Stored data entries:
+ + +

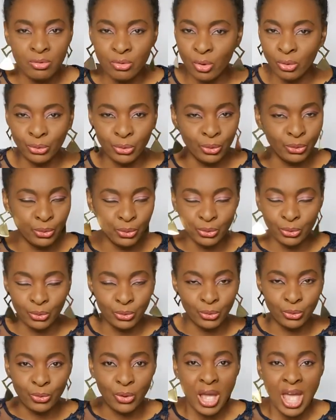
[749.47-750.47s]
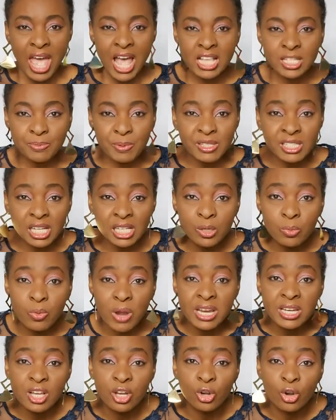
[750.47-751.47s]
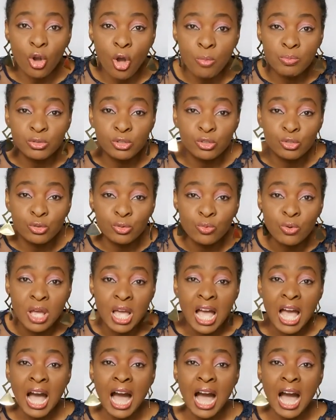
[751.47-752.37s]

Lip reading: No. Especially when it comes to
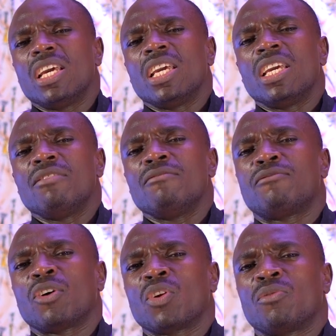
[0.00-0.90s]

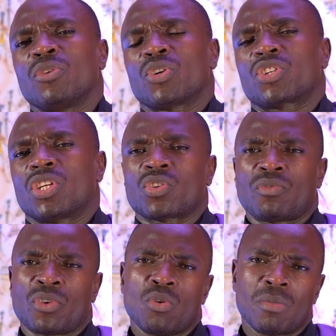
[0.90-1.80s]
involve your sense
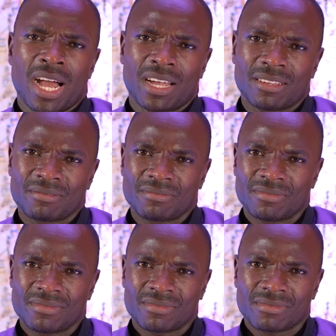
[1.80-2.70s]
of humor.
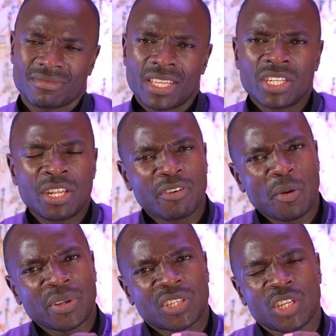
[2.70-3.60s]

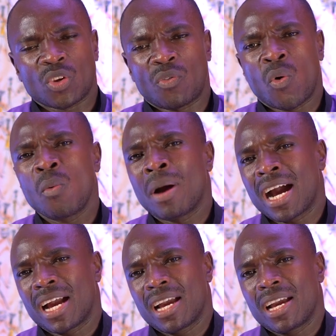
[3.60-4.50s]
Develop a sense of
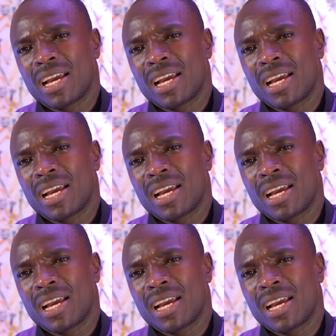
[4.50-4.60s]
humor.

+ + +

= TASK DIRECTIONS =
Give back every entry verbatim. No pictures belong in the copy.

= WRITTEN ANSWER =
[749.47-750.47s]
[750.47-751.47s]
[751.47-752.37s]

Lip reading: No. Especially when it comes to
[0.00-0.90s]

[0.90-1.80s]
involve your sense
[1.80-2.70s]
of humor.
[2.70-3.60s]

[3.60-4.50s]
Develop a sense of
[4.50-4.60s]
humor.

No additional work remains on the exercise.